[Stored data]
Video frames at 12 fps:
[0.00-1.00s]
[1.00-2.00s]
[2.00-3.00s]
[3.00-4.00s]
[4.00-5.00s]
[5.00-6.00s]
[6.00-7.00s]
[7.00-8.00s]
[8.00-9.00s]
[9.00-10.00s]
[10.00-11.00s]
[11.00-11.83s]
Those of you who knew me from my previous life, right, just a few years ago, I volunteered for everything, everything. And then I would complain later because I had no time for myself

* * *

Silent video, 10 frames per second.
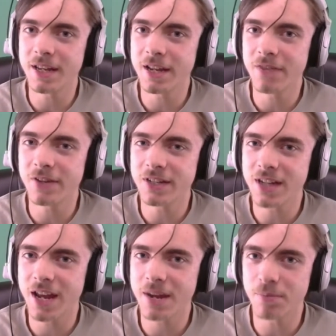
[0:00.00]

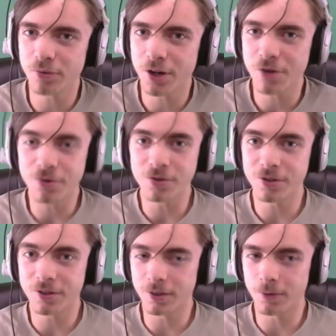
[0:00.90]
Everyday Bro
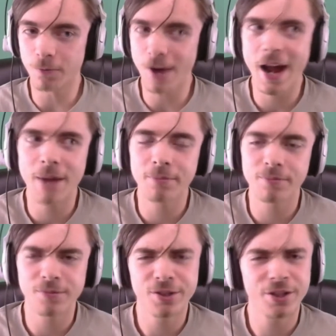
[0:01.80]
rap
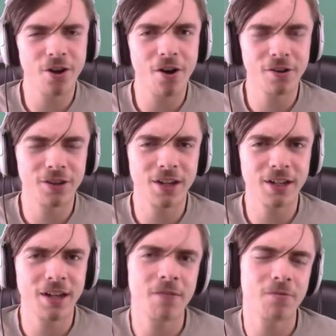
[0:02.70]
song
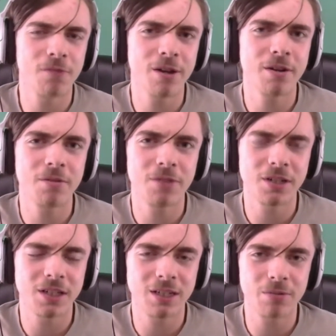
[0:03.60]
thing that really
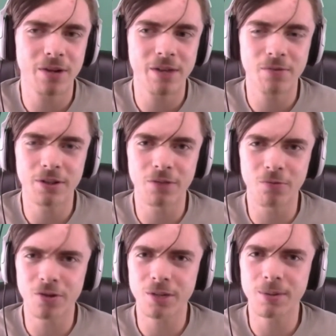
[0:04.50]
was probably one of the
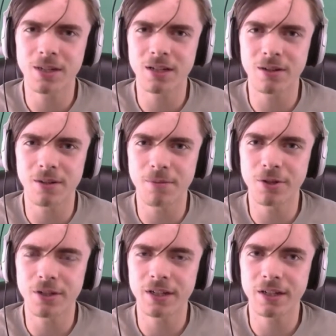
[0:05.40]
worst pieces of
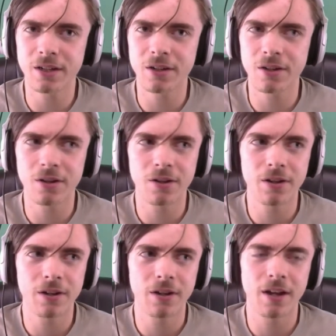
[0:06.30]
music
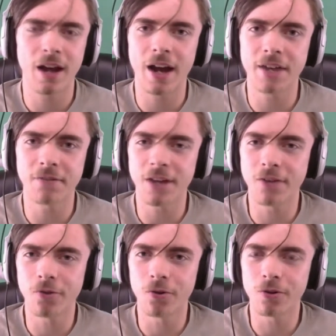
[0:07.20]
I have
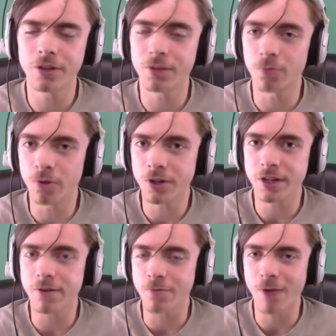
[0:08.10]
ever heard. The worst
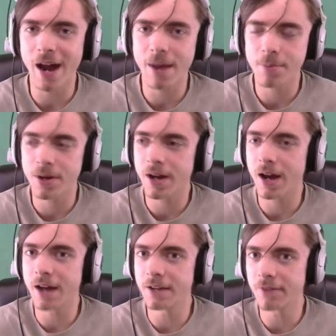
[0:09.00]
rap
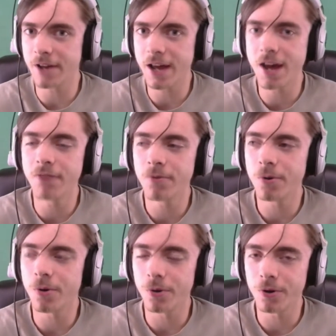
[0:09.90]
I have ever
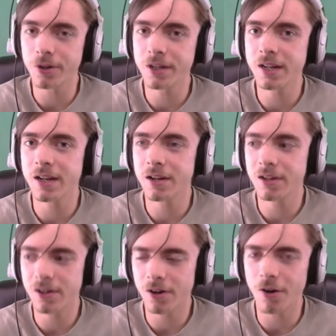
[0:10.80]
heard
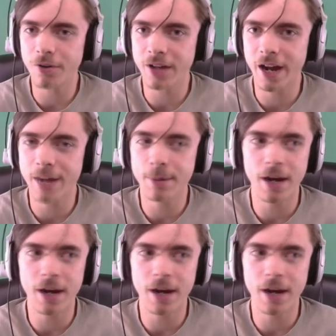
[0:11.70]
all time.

▶ **What needs to be done**: Apply a filter for "frames" to the data above, then copy each line that matches.

▶ **Task result**:
Video frames at 12 fps:
Silent video, 10 frames per second.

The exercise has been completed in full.